START THE RECORDS
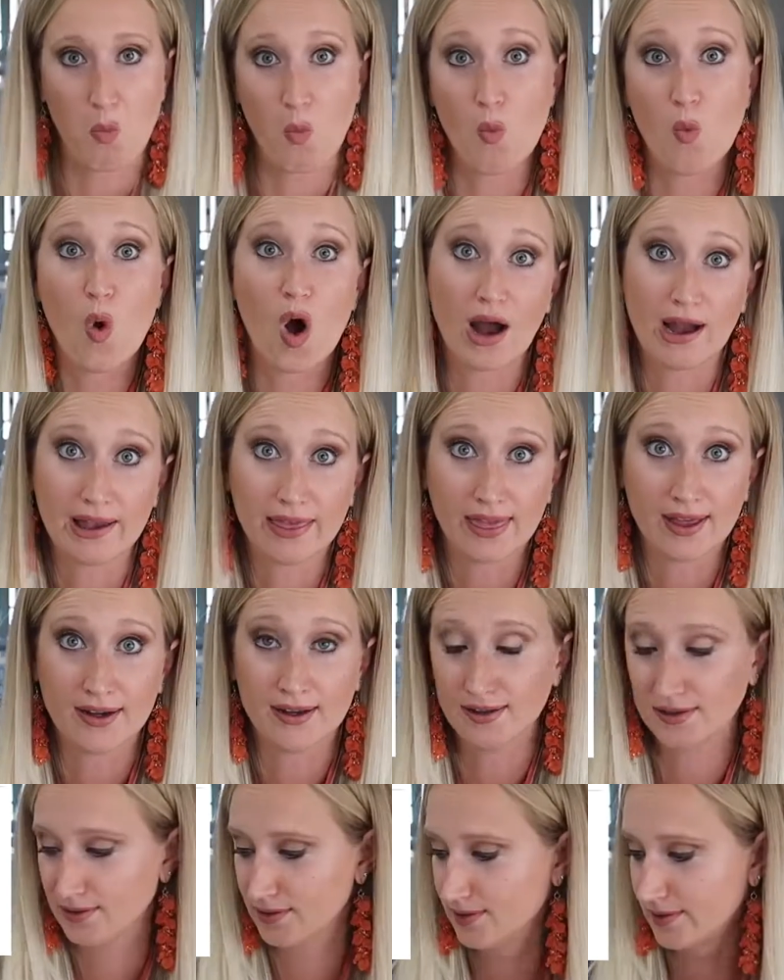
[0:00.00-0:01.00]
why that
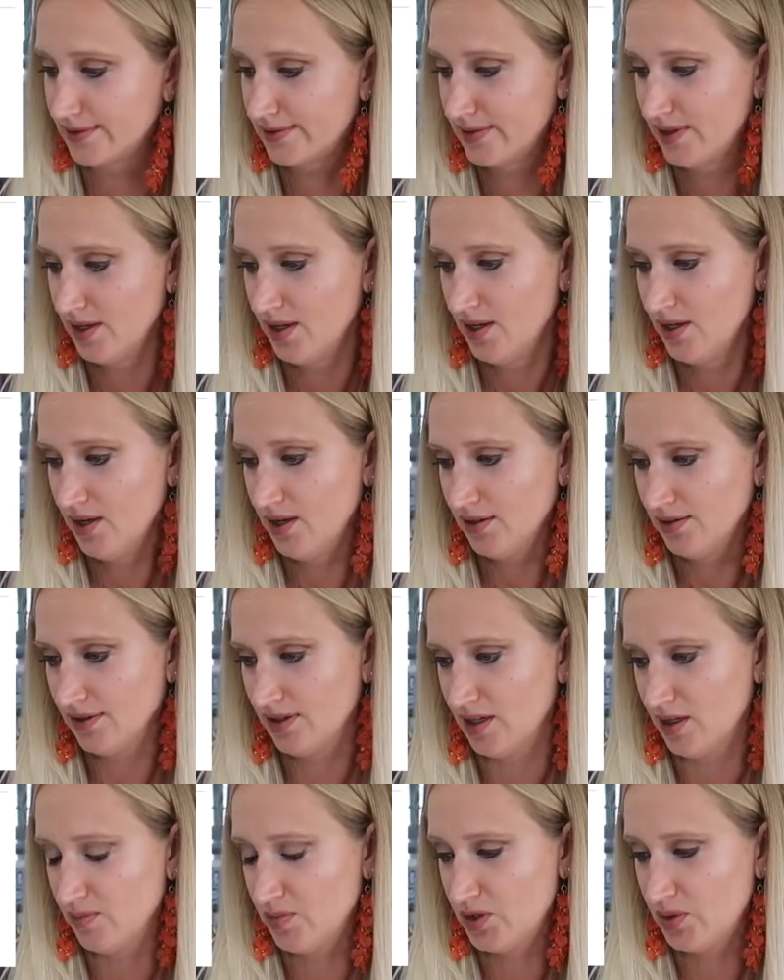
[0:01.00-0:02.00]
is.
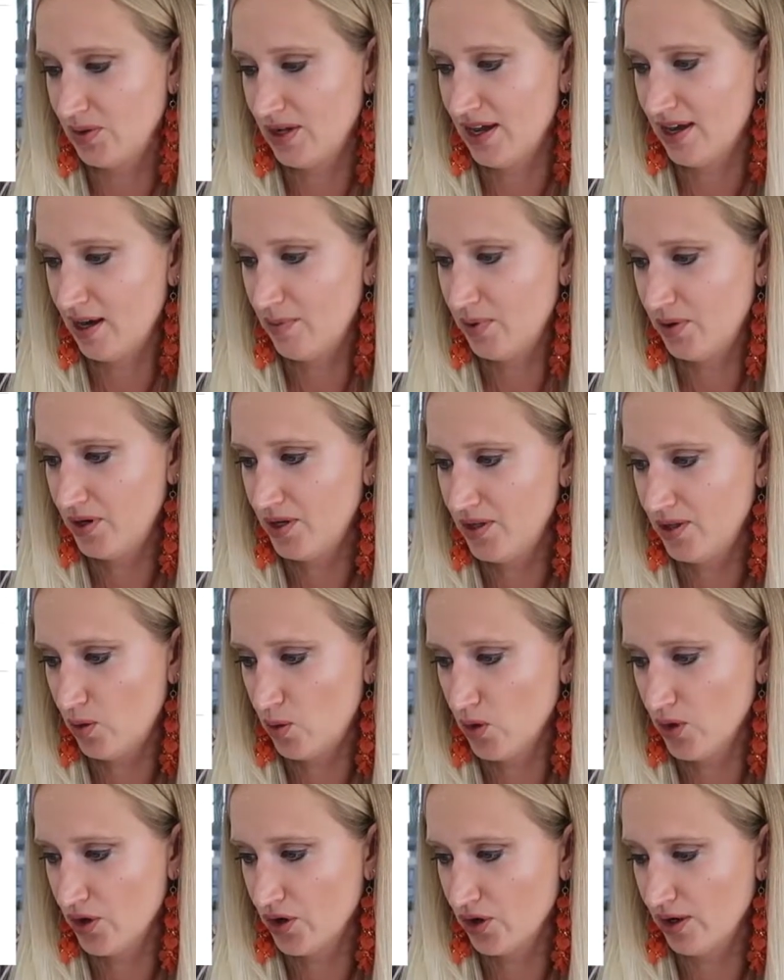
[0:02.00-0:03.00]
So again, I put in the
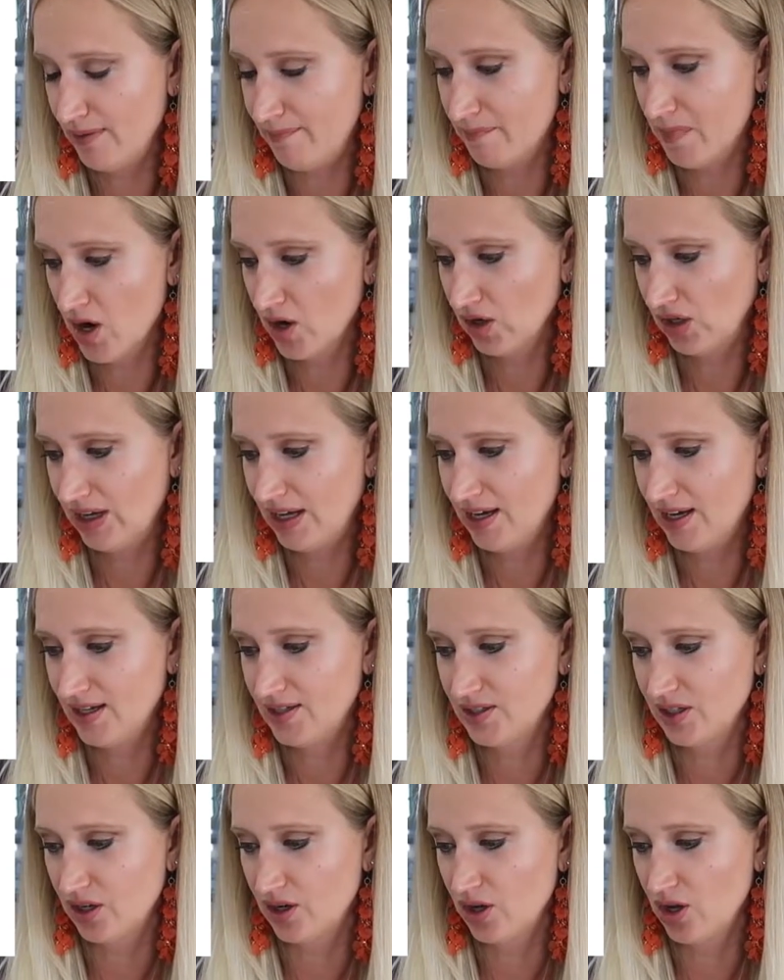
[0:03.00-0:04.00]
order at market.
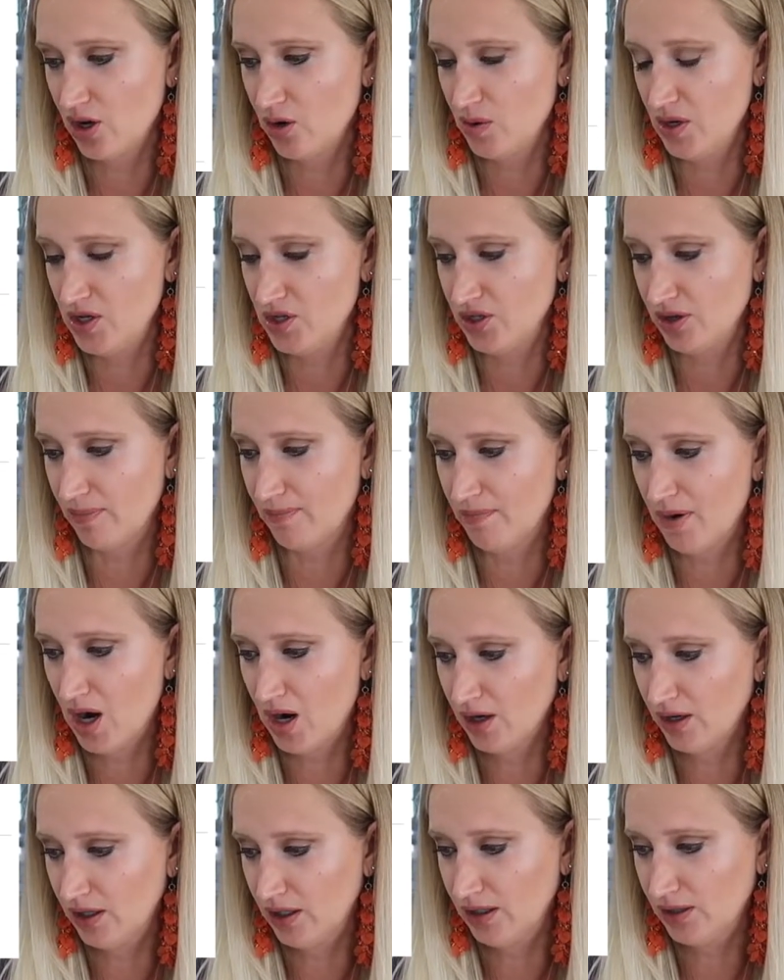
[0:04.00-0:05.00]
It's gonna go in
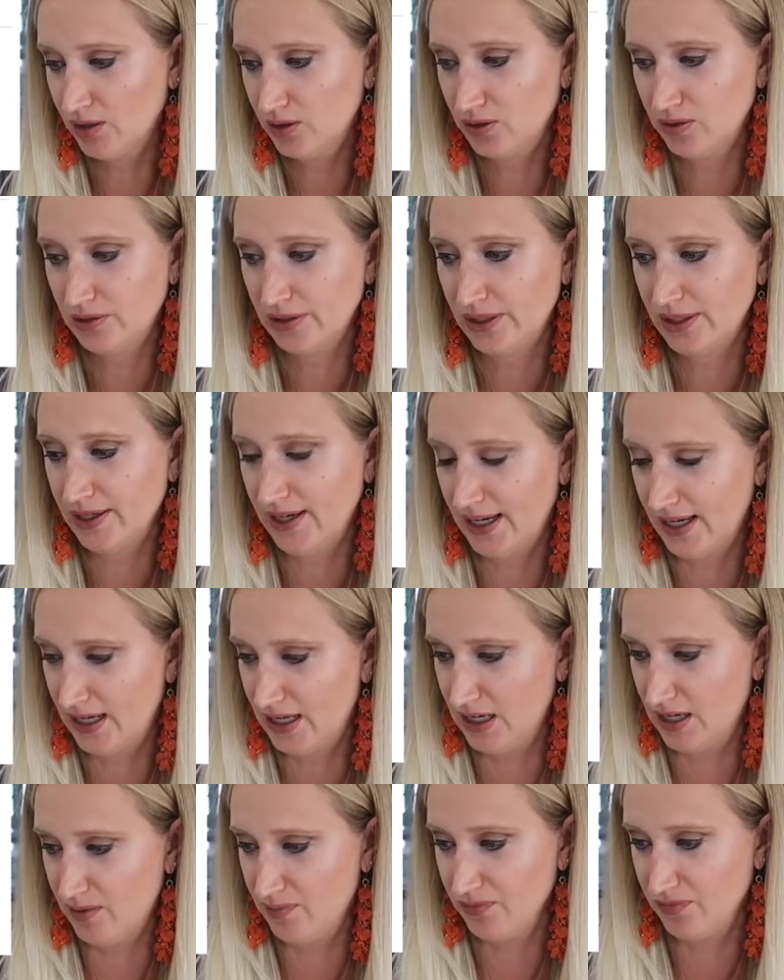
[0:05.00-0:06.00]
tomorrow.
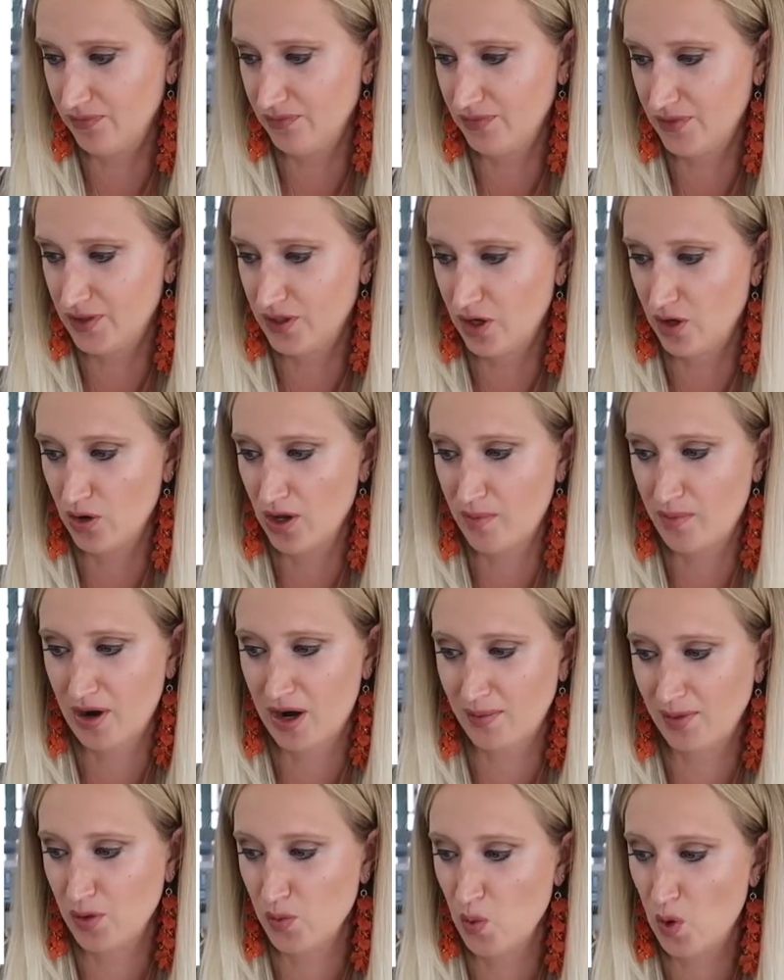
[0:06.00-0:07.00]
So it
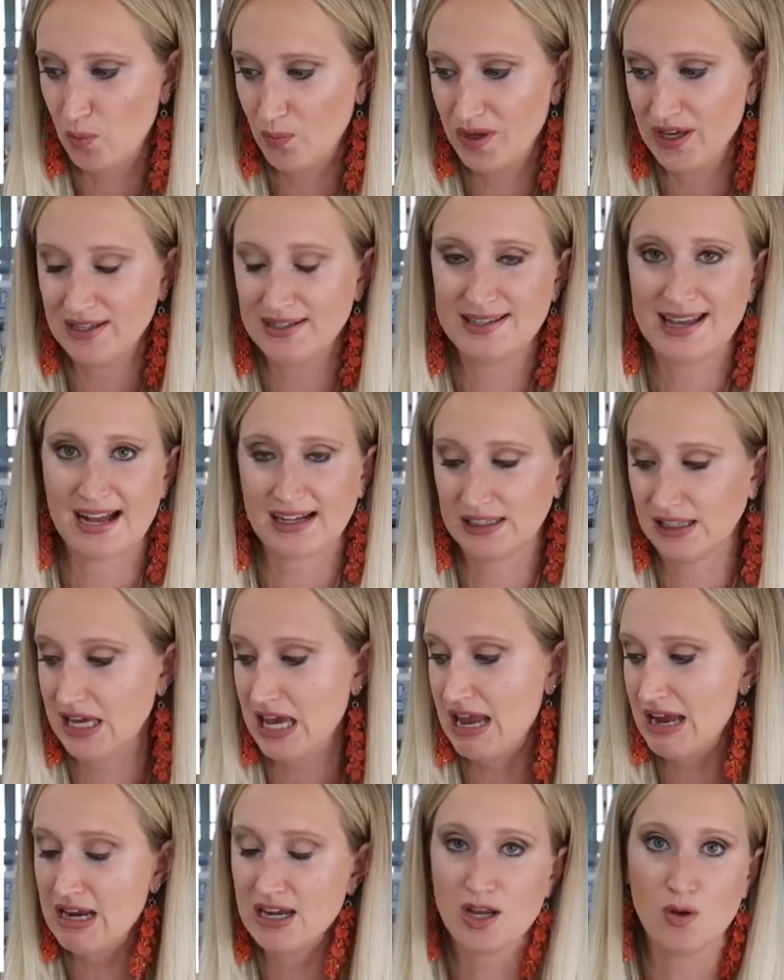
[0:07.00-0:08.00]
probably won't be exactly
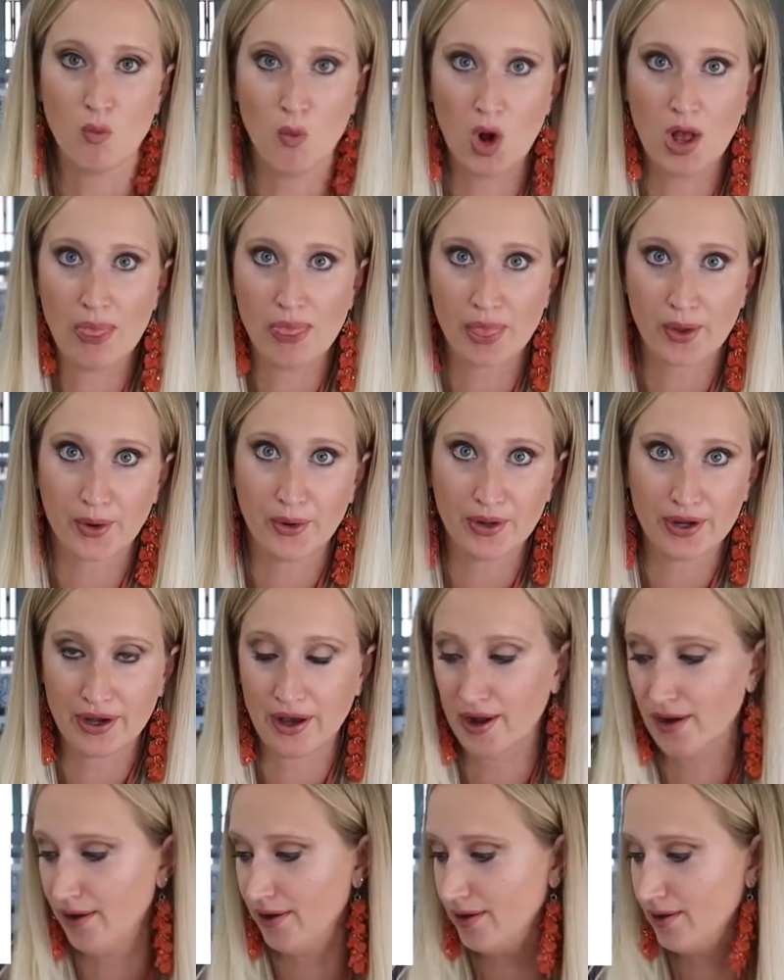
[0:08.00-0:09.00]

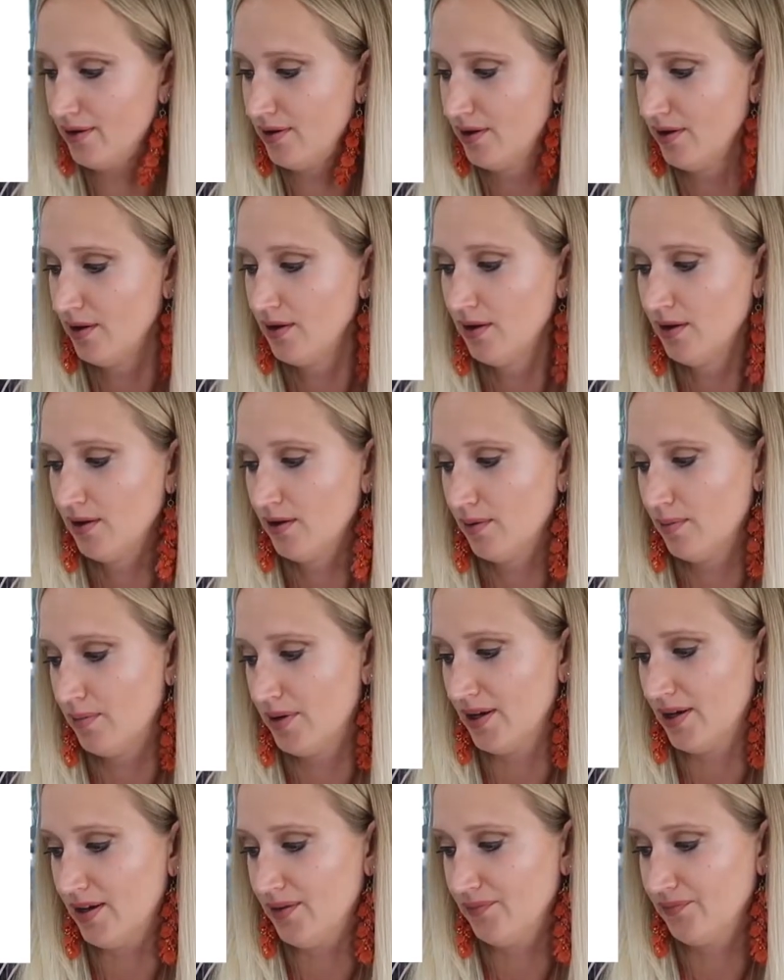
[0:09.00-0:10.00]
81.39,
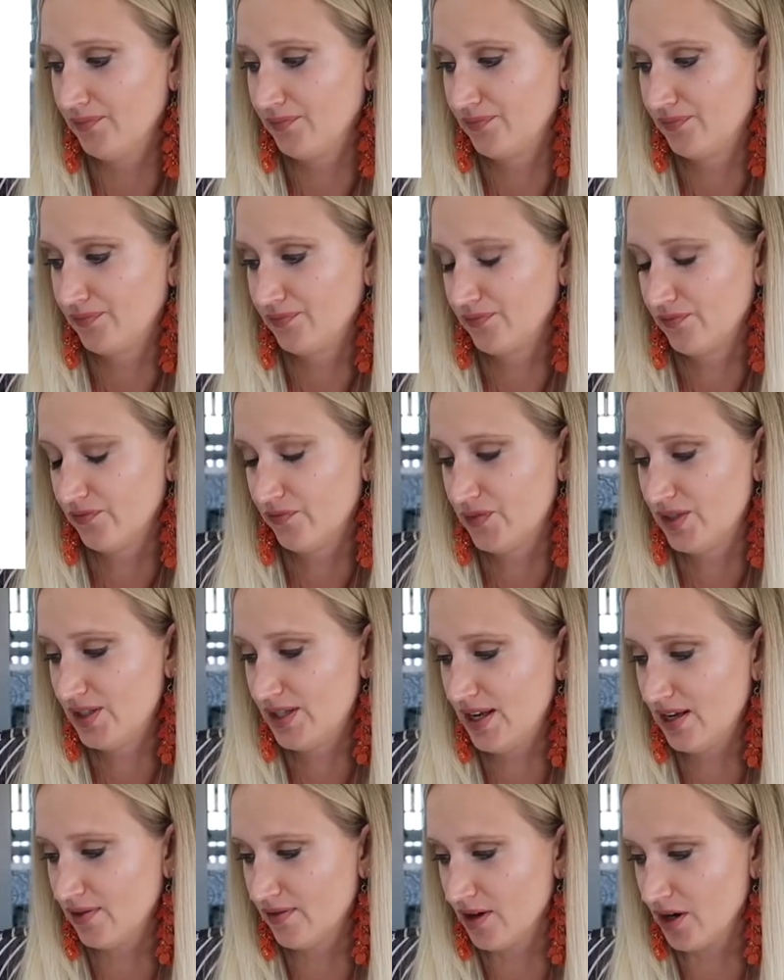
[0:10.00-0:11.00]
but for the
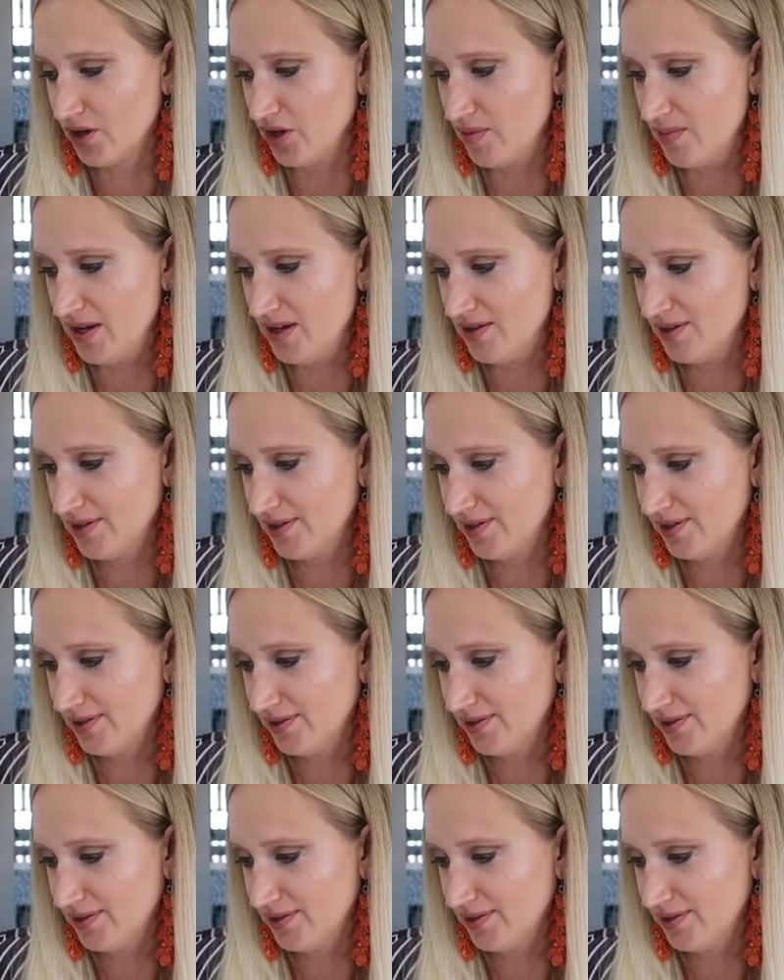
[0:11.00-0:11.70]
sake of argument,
END THE RECORDS
**WHAT TO DO**
Your output should be the records above, duplicated exactly and picture-free.

**TASK OUTPUT**
[0:00.00-0:01.00]
why that
[0:01.00-0:02.00]
is.
[0:02.00-0:03.00]
So again, I put in the
[0:03.00-0:04.00]
order at market.
[0:04.00-0:05.00]
It's gonna go in
[0:05.00-0:06.00]
tomorrow.
[0:06.00-0:07.00]
So it
[0:07.00-0:08.00]
probably won't be exactly
[0:08.00-0:09.00]

[0:09.00-0:10.00]
81.39,
[0:10.00-0:11.00]
but for the
[0:11.00-0:11.70]
sake of argument,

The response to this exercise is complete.